(Collected data entries)
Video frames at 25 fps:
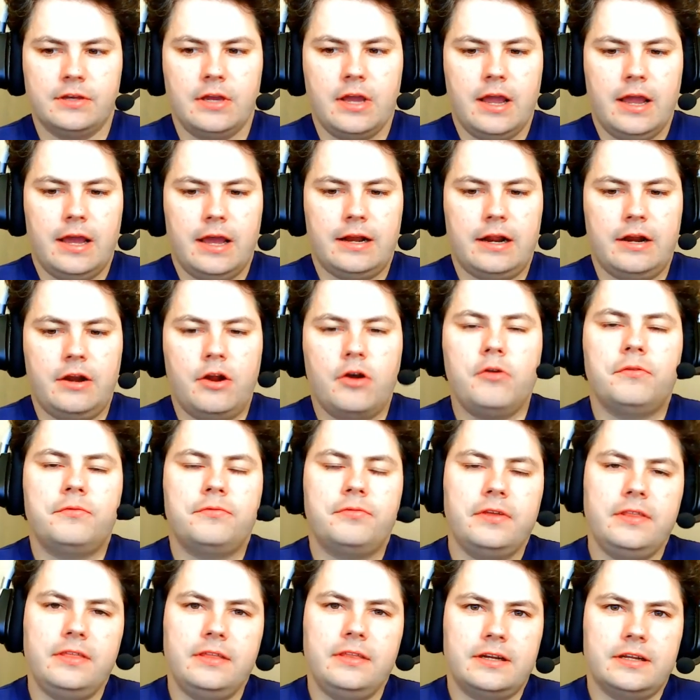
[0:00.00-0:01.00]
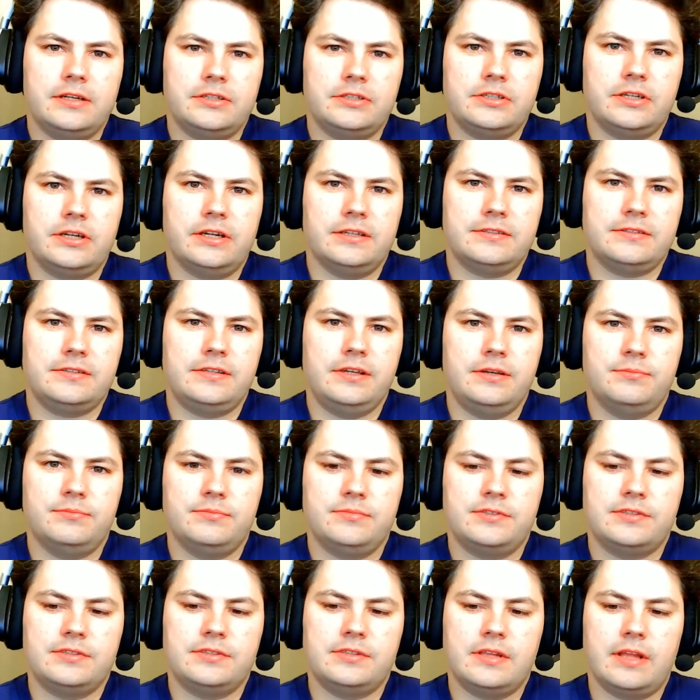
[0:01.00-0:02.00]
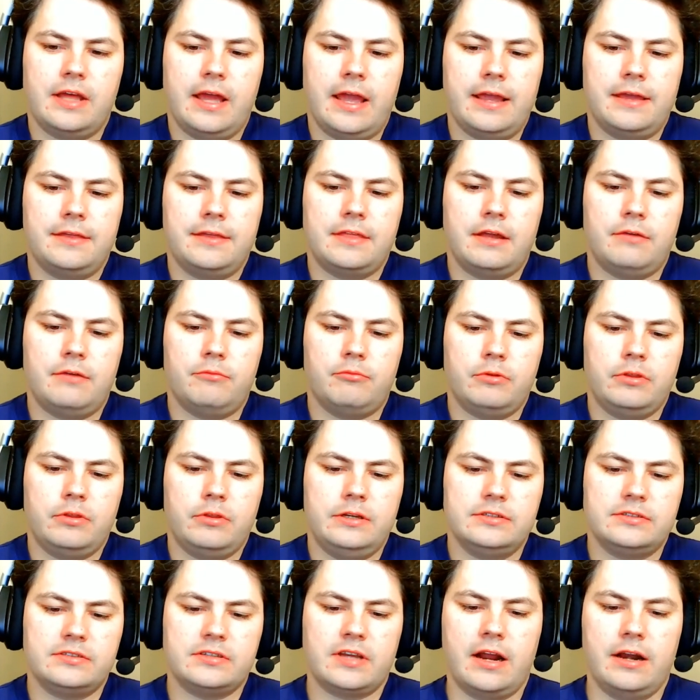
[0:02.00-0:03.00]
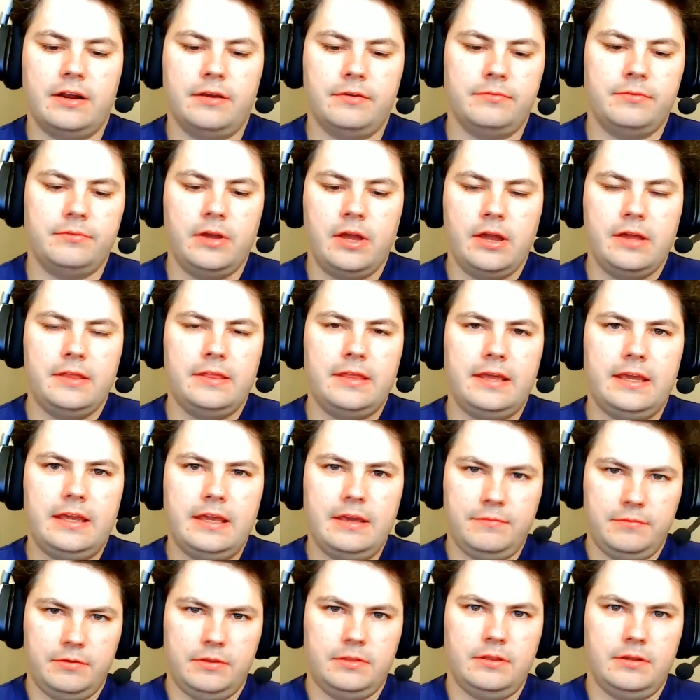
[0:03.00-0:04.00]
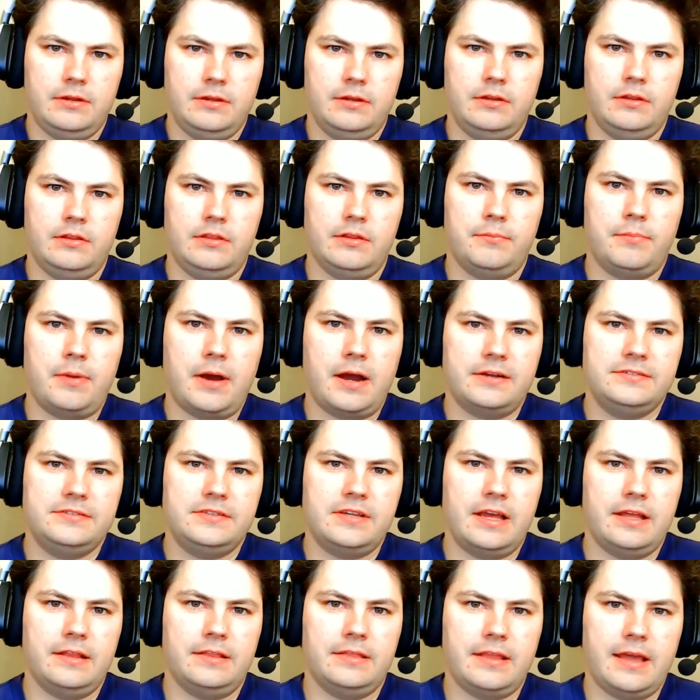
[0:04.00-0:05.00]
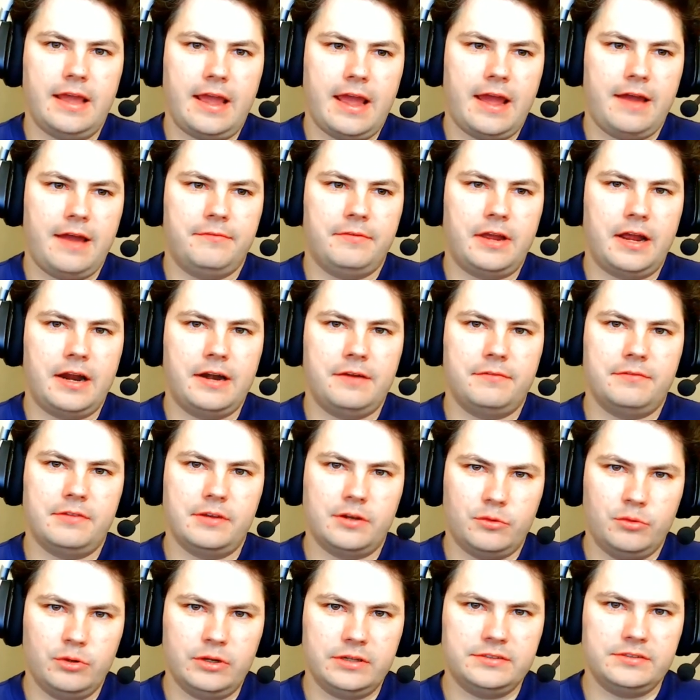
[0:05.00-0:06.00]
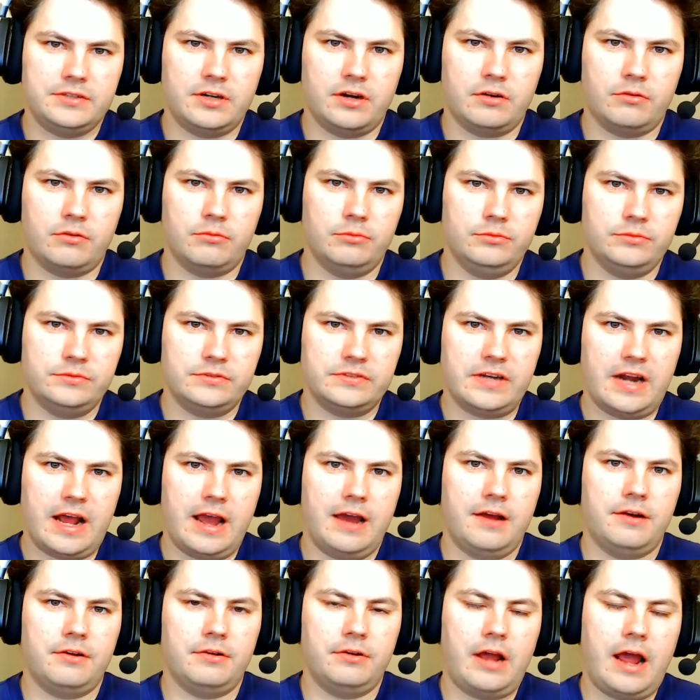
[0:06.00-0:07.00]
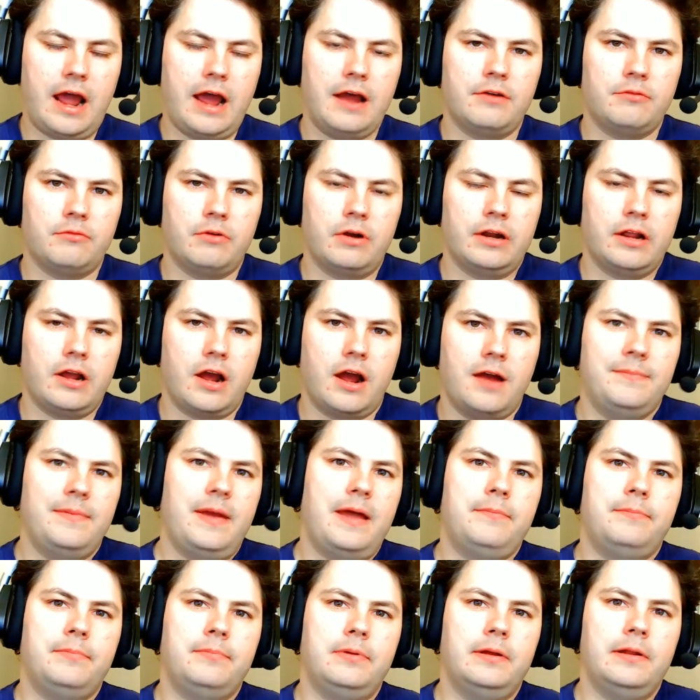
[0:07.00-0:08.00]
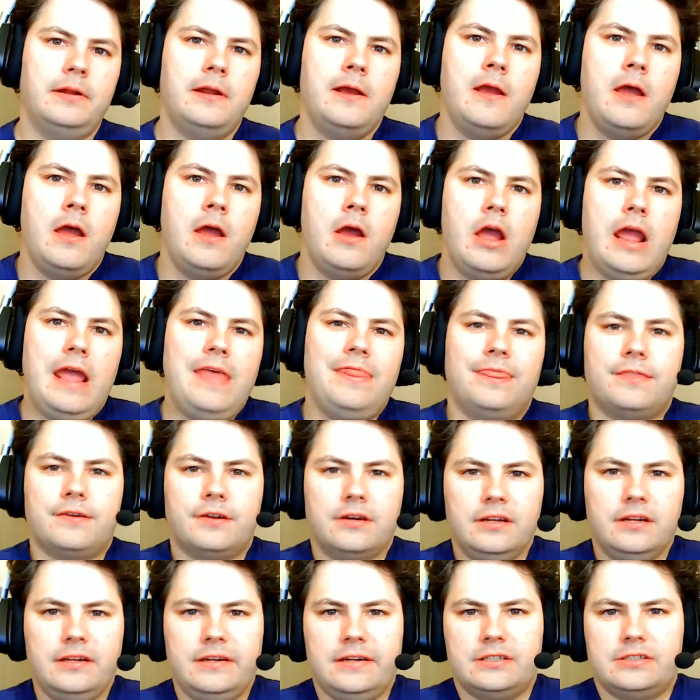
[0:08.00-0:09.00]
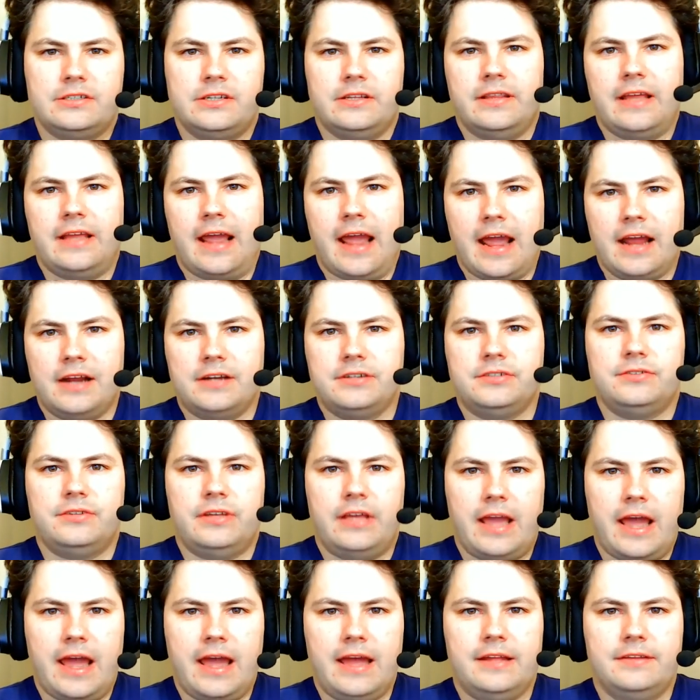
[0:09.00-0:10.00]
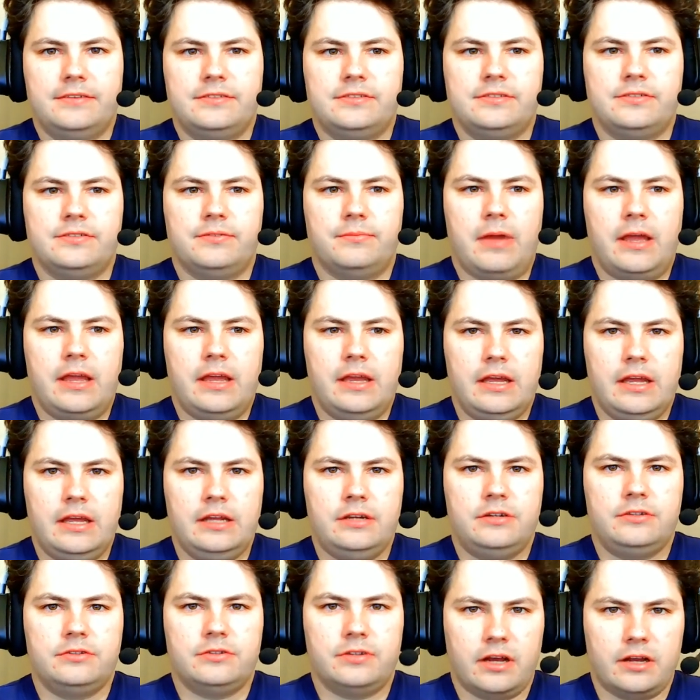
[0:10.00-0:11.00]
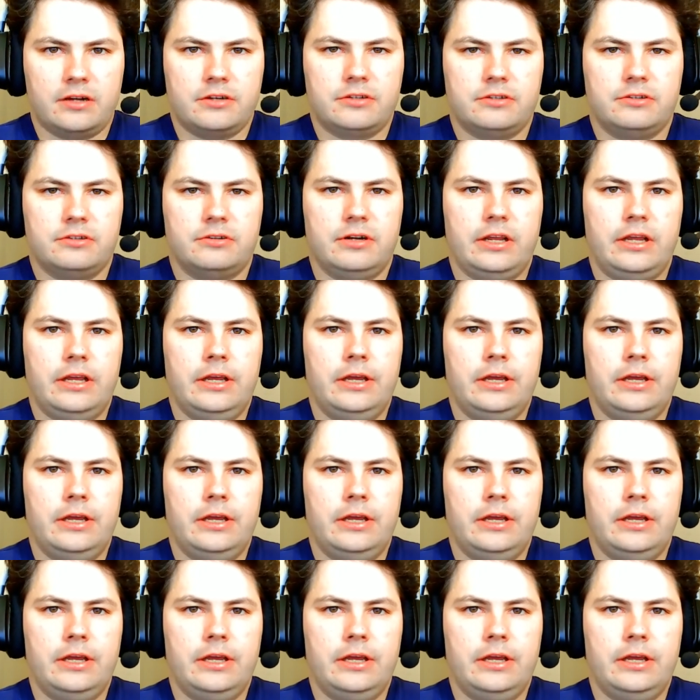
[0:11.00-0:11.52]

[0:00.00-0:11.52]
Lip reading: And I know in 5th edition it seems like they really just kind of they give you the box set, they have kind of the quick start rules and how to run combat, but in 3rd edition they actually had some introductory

— WHAT TO PRODUCE —
Reproduce the records above from their first line to the line bearing "[0:00.00-0:11.52]", both ends included, leaving every picture out.

— ANSWER SECTION —
Video frames at 25 fps:
[0:00.00-0:01.00]
[0:01.00-0:02.00]
[0:02.00-0:03.00]
[0:03.00-0:04.00]
[0:04.00-0:05.00]
[0:05.00-0:06.00]
[0:06.00-0:07.00]
[0:07.00-0:08.00]
[0:08.00-0:09.00]
[0:09.00-0:10.00]
[0:10.00-0:11.00]
[0:11.00-0:11.52]

[0:00.00-0:11.52]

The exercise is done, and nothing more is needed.